Could you set down only the lines from the one including "[00:00:01.67 to 00:00:02.00]" to the end of the records below, inclusive and exact, leaving pictures out?
*** Block opens ***
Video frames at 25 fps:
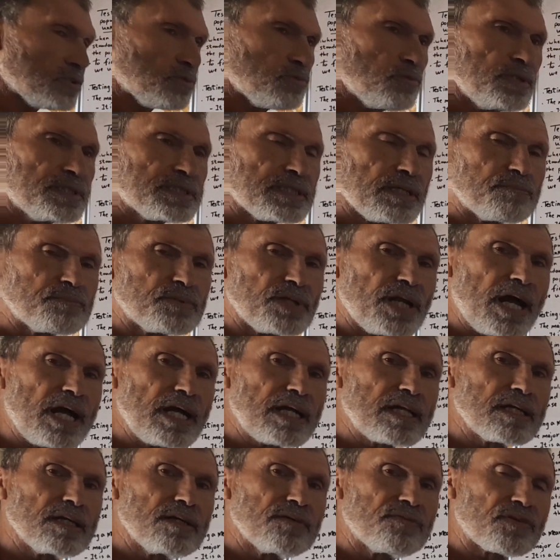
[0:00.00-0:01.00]
we subtract
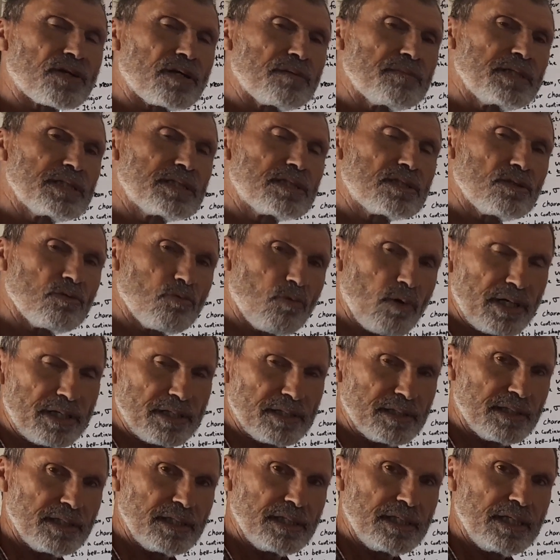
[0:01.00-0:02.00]
from it 1,
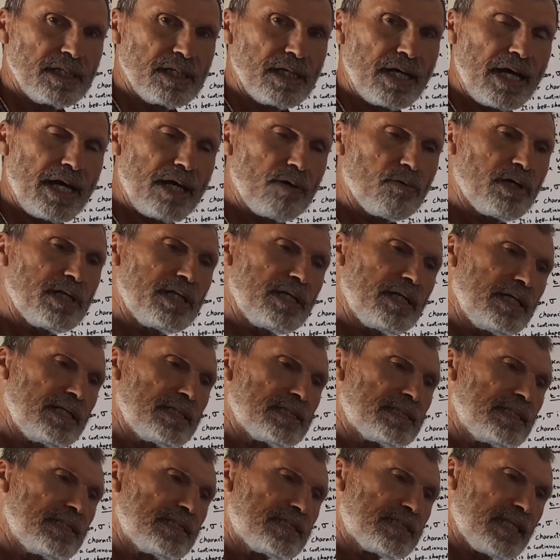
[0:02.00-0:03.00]
and 1 is
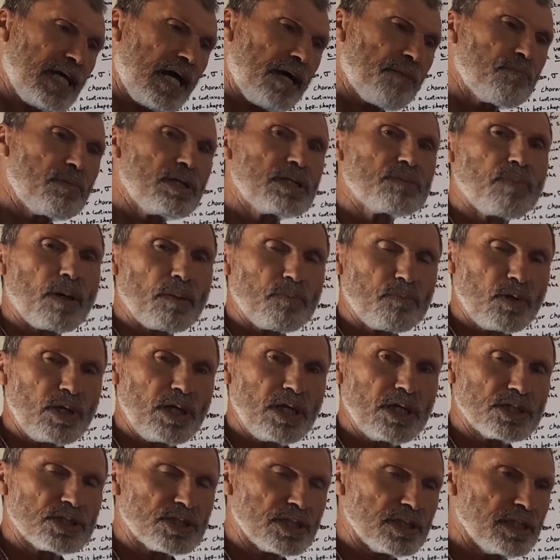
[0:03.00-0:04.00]
the sample
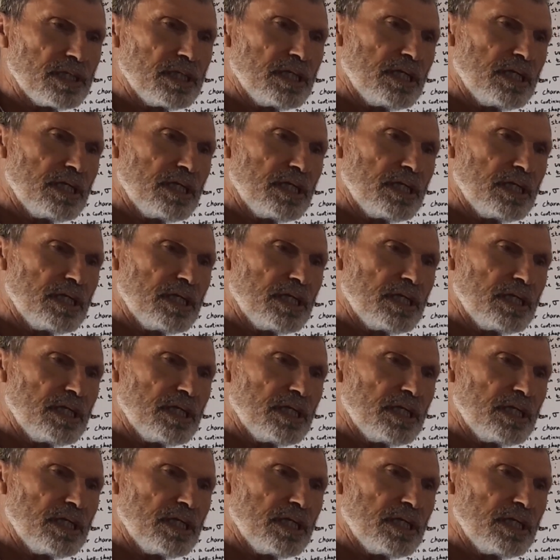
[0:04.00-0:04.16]
population.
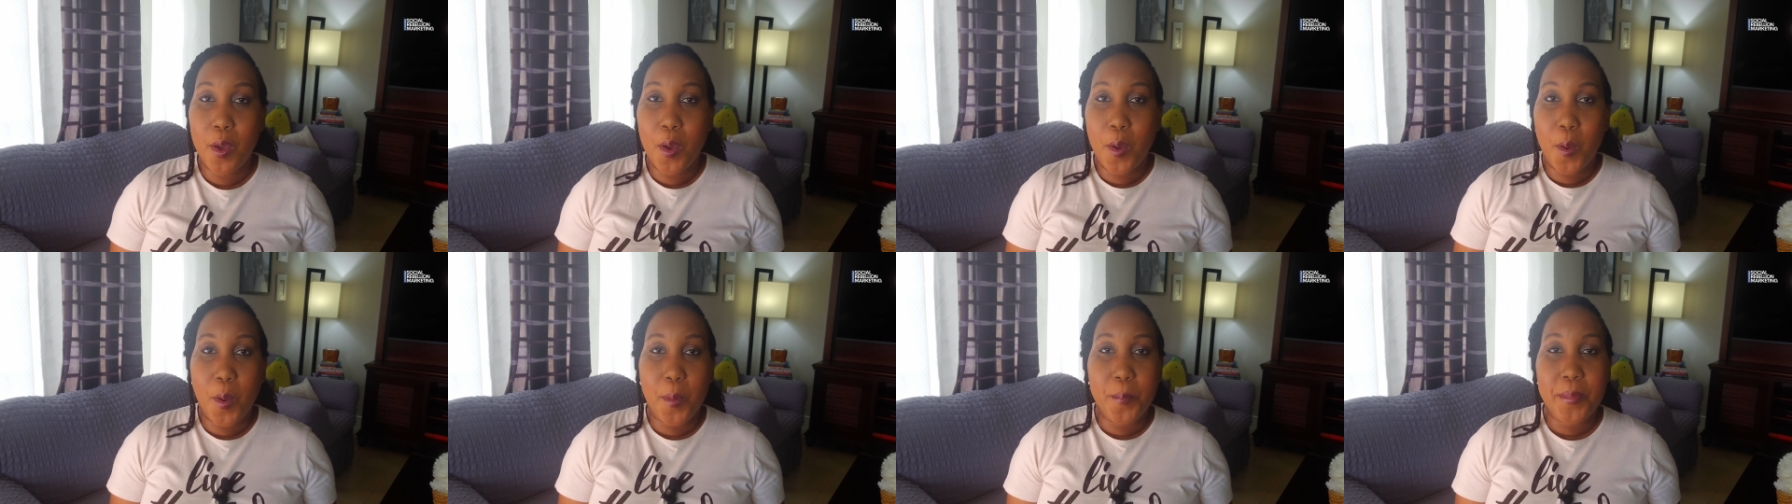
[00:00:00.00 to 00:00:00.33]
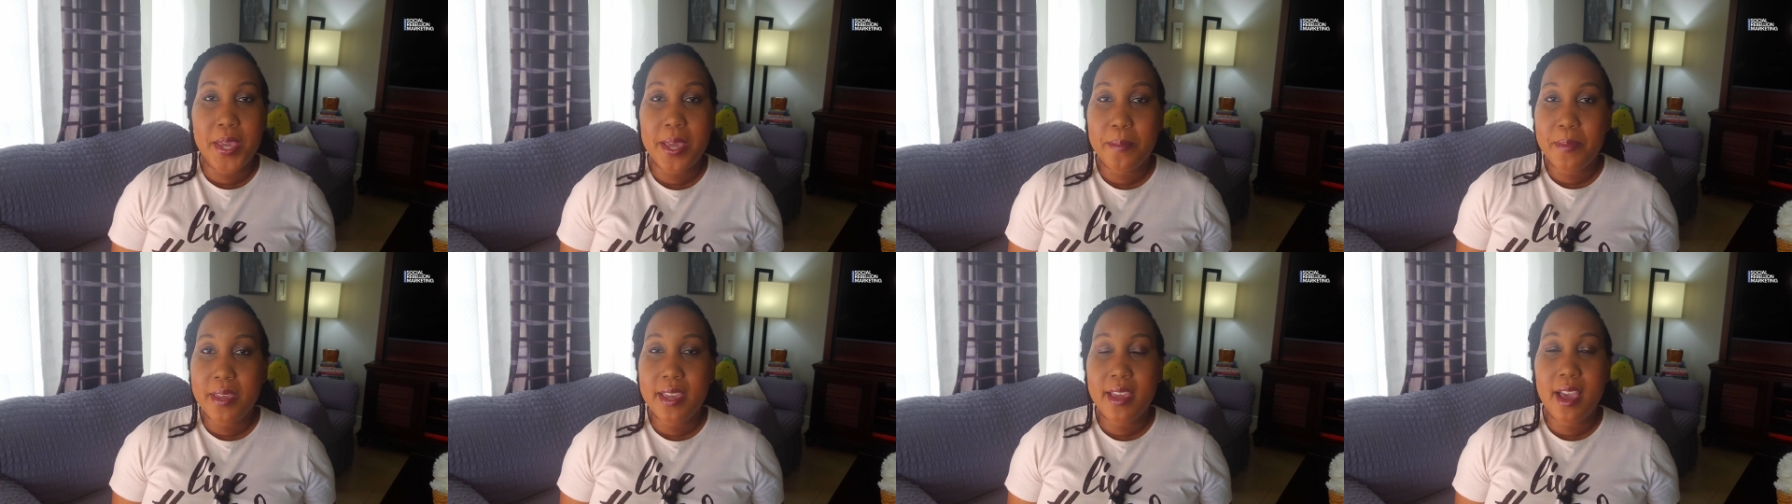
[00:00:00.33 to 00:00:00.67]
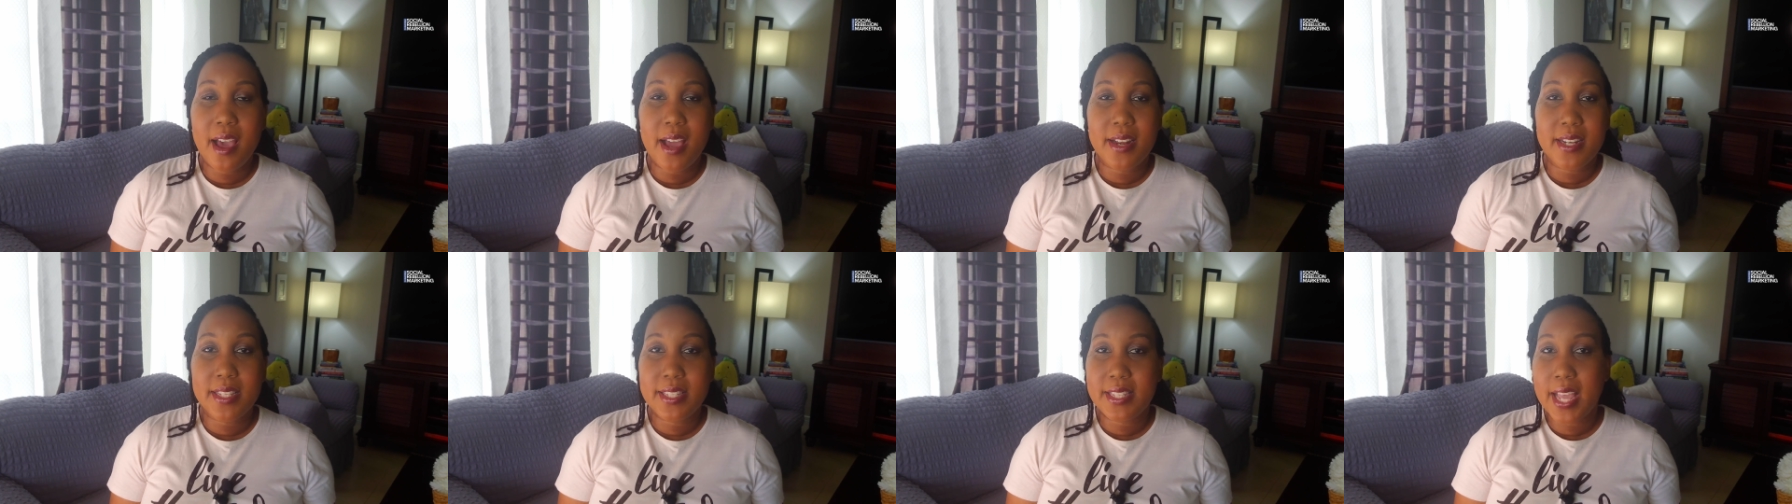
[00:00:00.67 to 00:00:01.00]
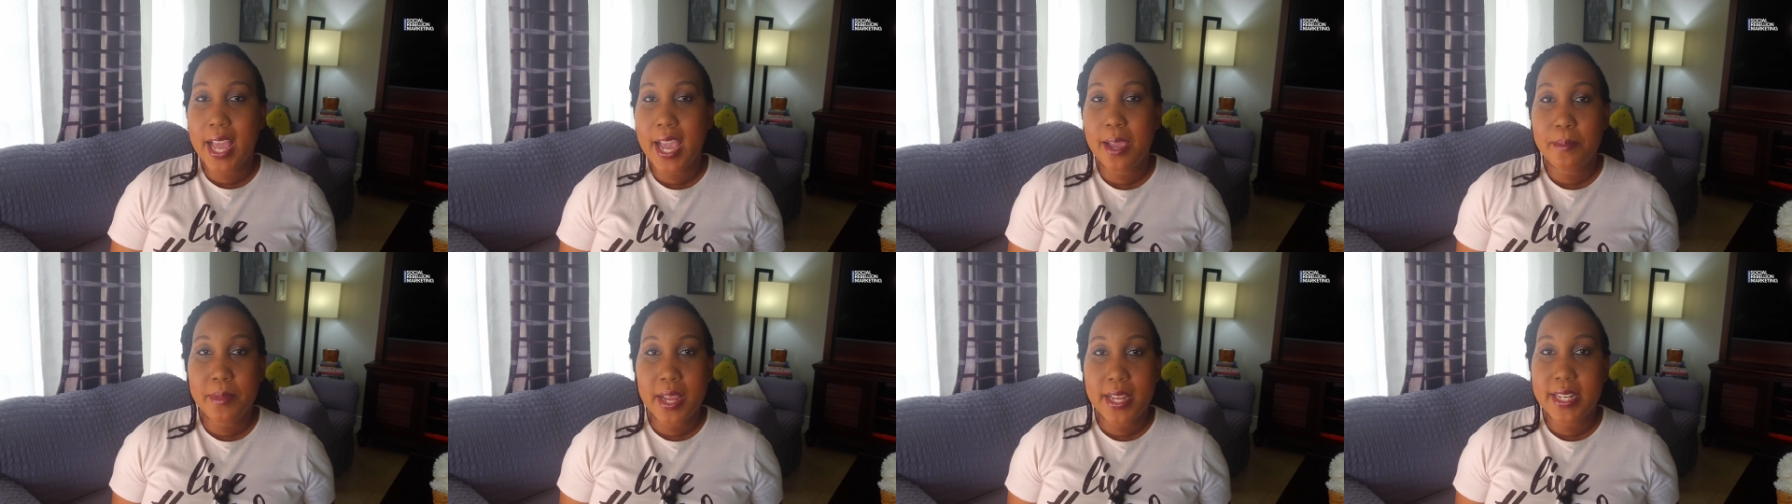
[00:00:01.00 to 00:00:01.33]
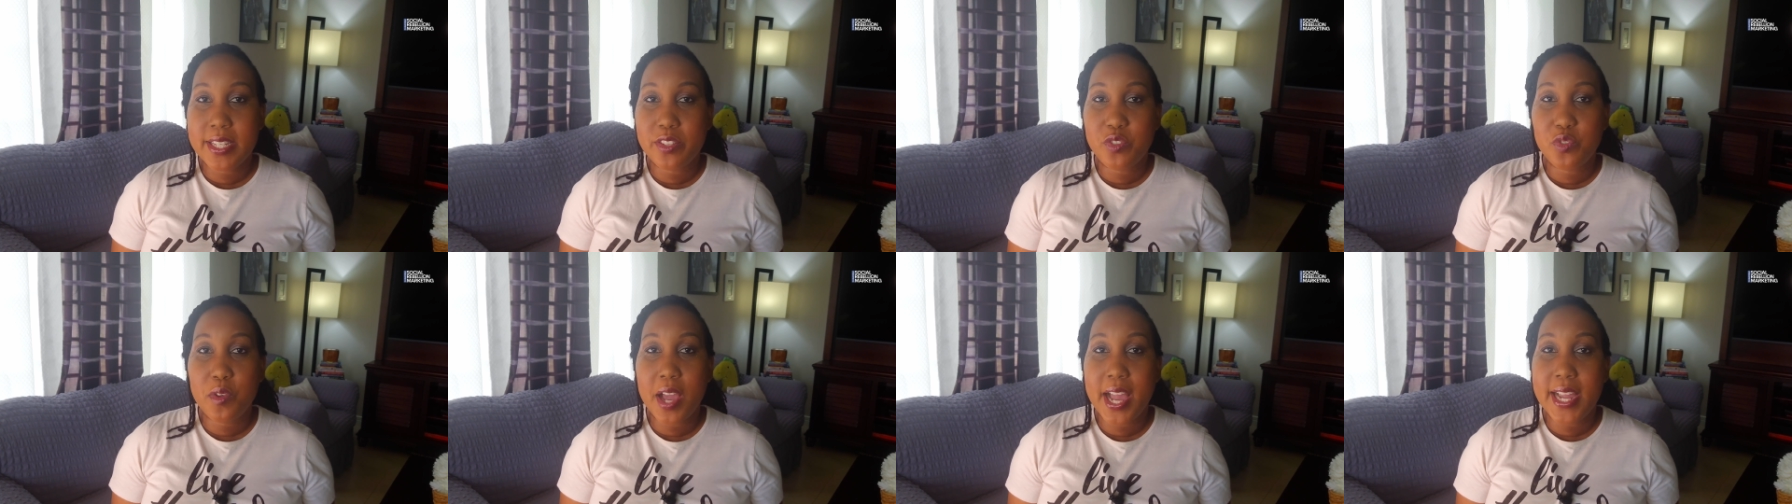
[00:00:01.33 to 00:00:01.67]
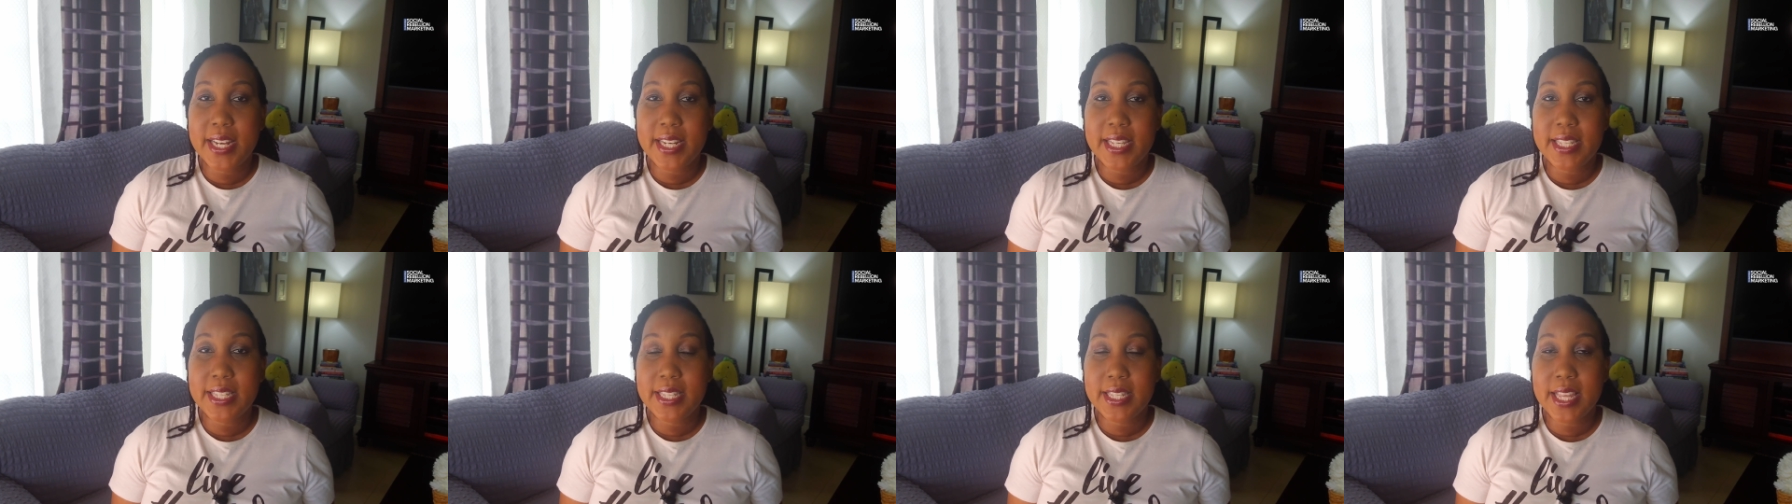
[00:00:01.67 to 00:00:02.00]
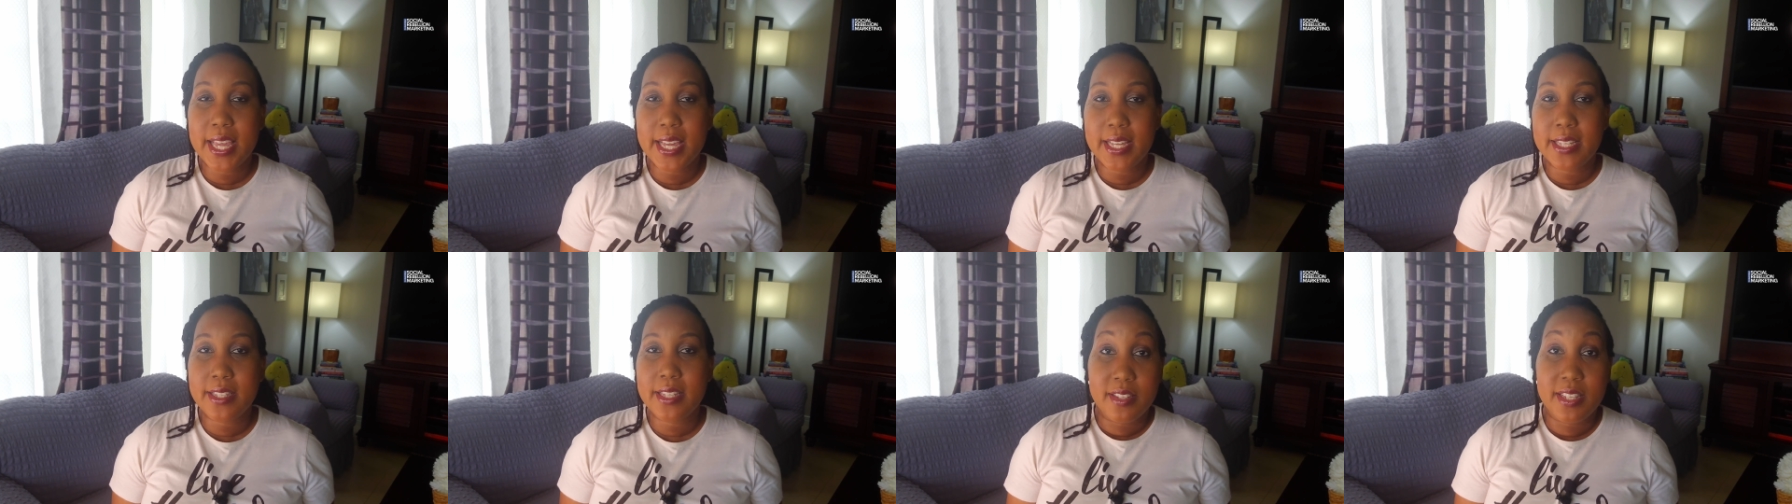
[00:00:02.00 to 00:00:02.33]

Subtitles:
Or maybe at the time that they tried these things,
*** Block closes ***
§ **THE ANSWER**:
[00:00:01.67 to 00:00:02.00]
[00:00:02.00 to 00:00:02.33]

Subtitles:
Or maybe at the time that they tried these things,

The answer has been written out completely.